#### REQUIREMENT:
Print all of the data below exactly as it appears, leaving out every image.

━━━━━ DATASET CONTENT

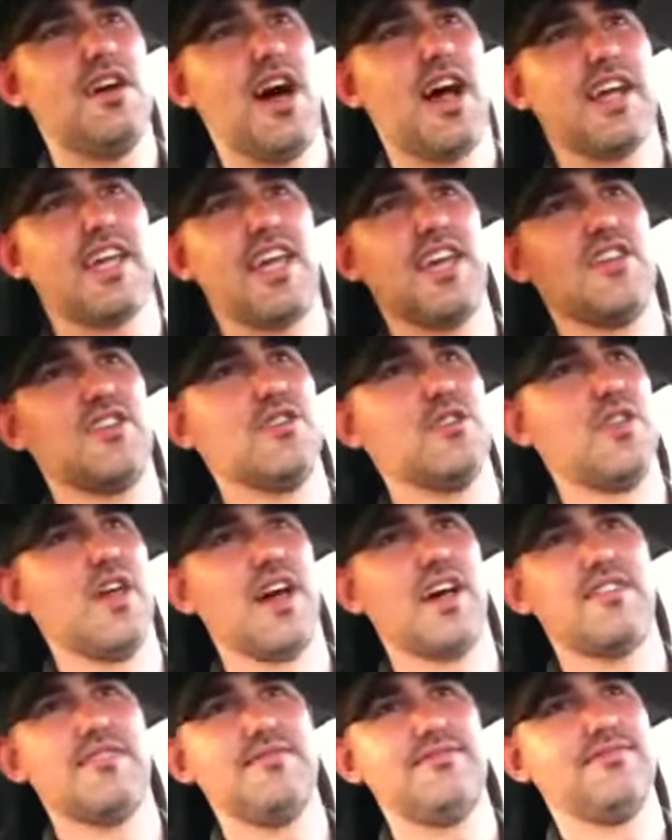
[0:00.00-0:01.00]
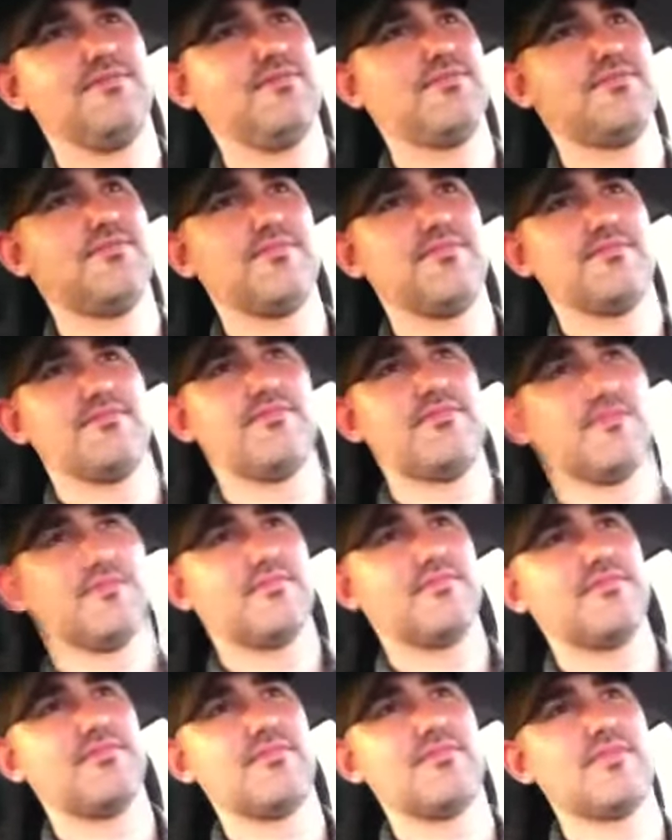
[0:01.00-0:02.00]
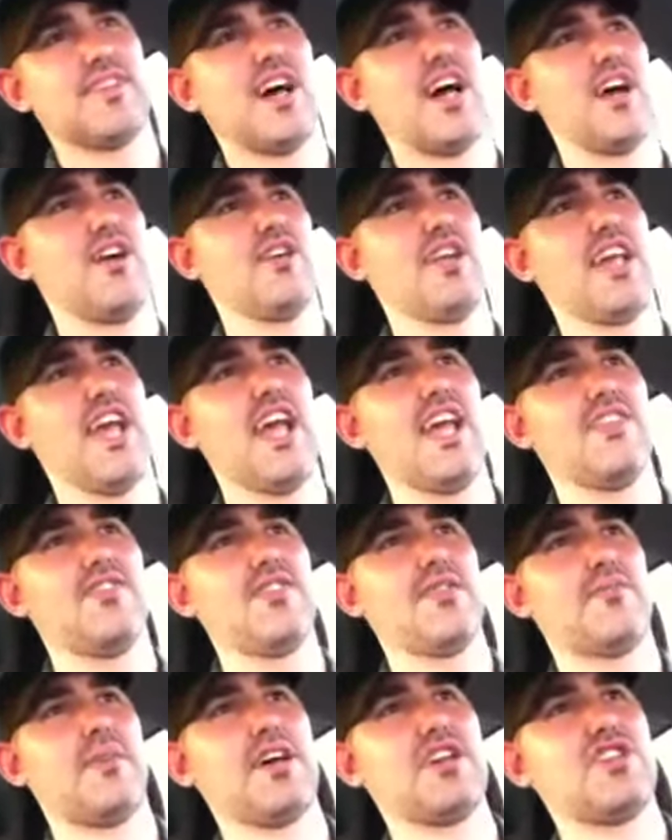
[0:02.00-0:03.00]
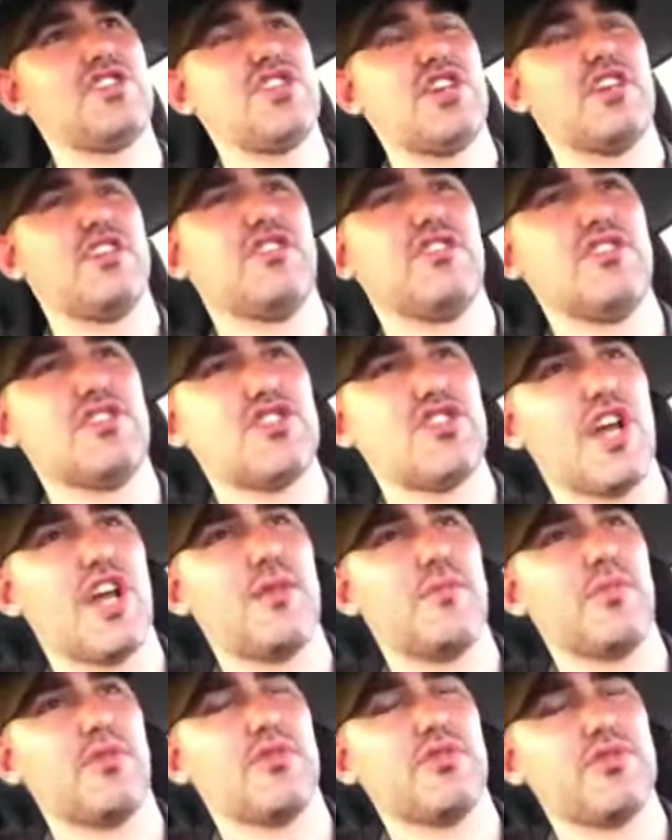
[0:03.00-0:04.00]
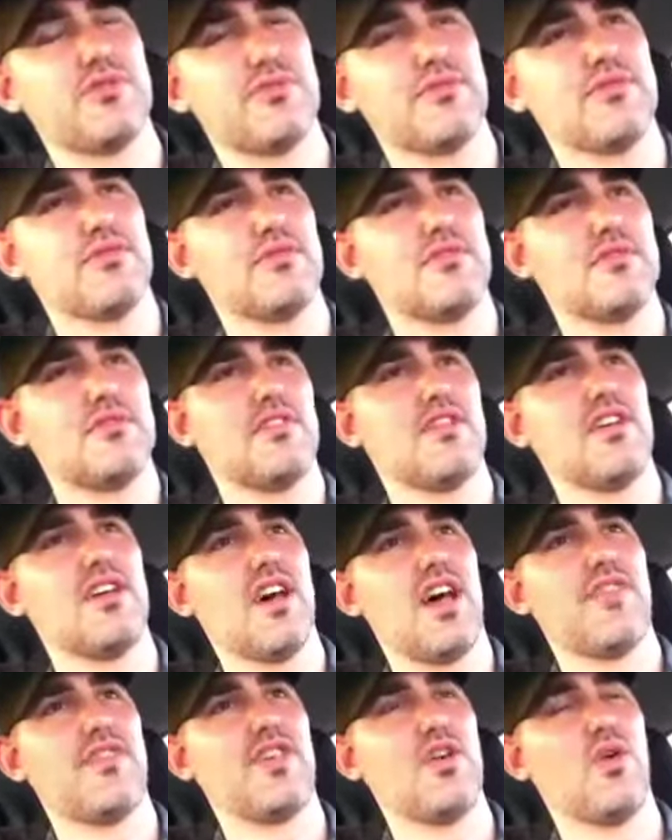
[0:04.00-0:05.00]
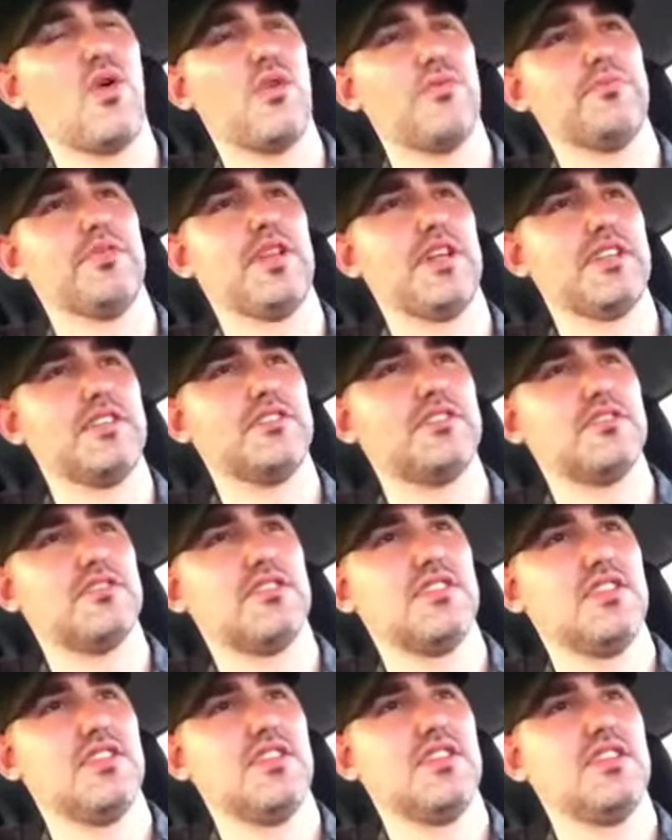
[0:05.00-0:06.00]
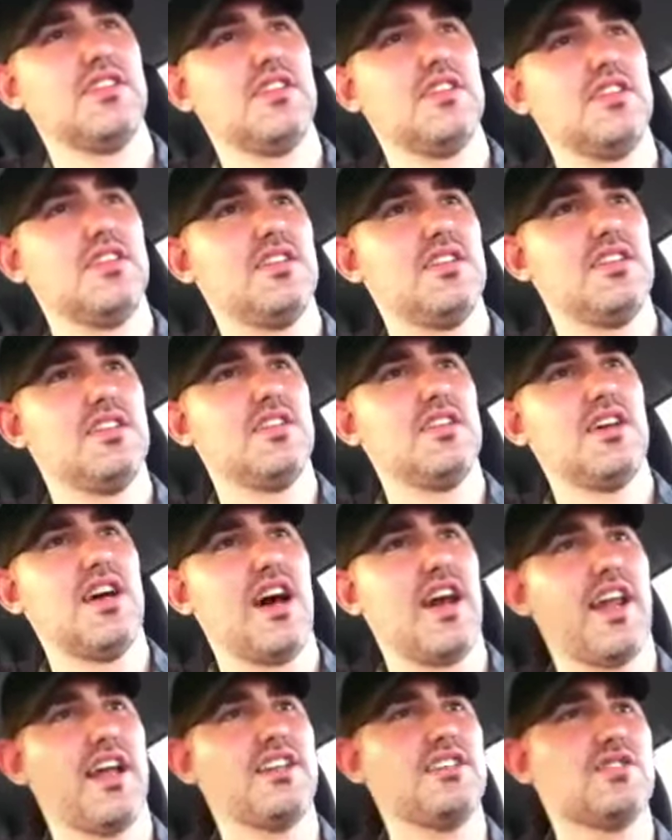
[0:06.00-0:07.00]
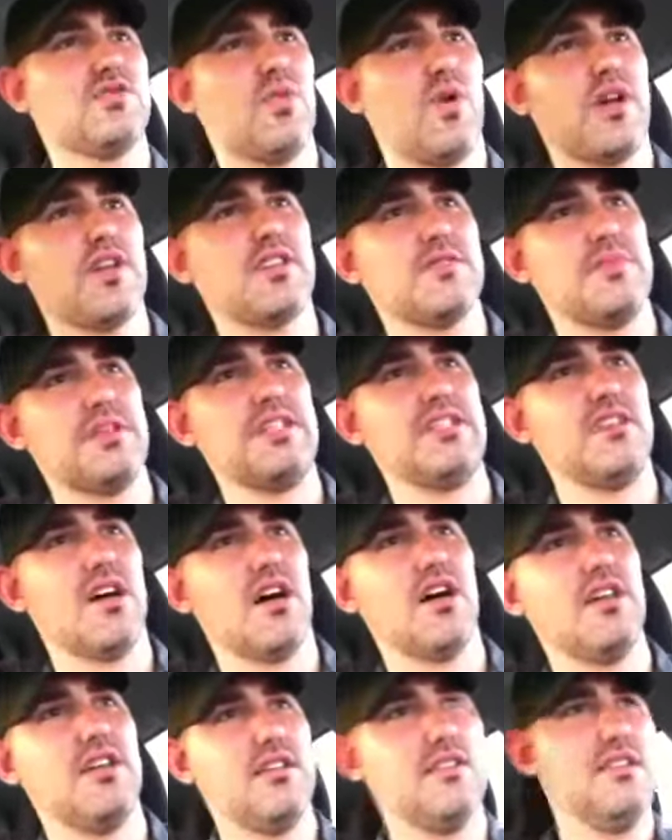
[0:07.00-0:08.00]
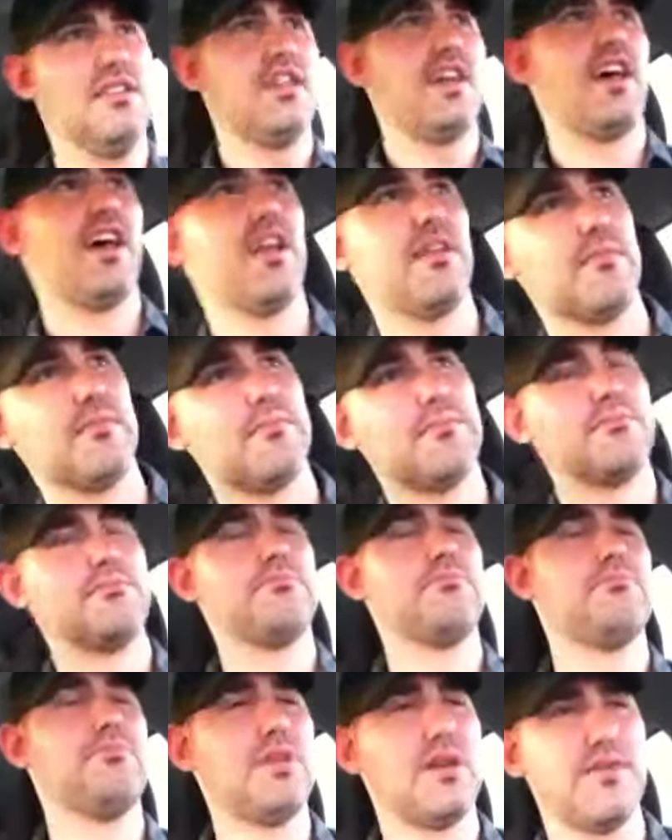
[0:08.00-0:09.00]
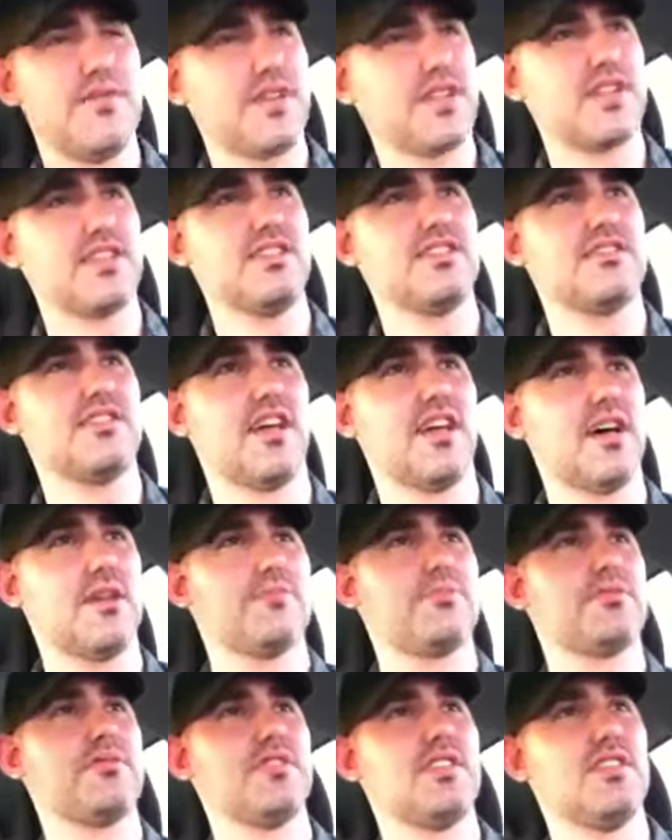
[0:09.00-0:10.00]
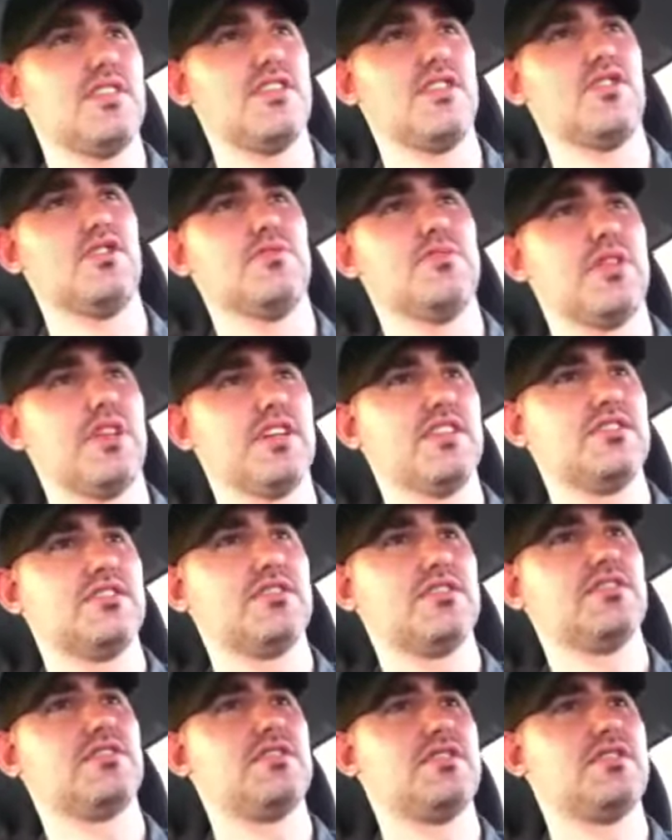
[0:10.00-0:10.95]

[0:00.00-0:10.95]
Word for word: I can't do that. I already hate that my shit is in shambles at the old place. I just want it to be done and perfectly set up in the new place.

━━━━━━━━━━

#### WORKED SOLUTION:
[0:00.00-0:01.00]
[0:01.00-0:02.00]
[0:02.00-0:03.00]
[0:03.00-0:04.00]
[0:04.00-0:05.00]
[0:05.00-0:06.00]
[0:06.00-0:07.00]
[0:07.00-0:08.00]
[0:08.00-0:09.00]
[0:09.00-0:10.00]
[0:10.00-0:10.95]

[0:00.00-0:10.95]
Word for word: I can't do that. I already hate that my shit is in shambles at the old place. I just want it to be done and perfectly set up in the new place.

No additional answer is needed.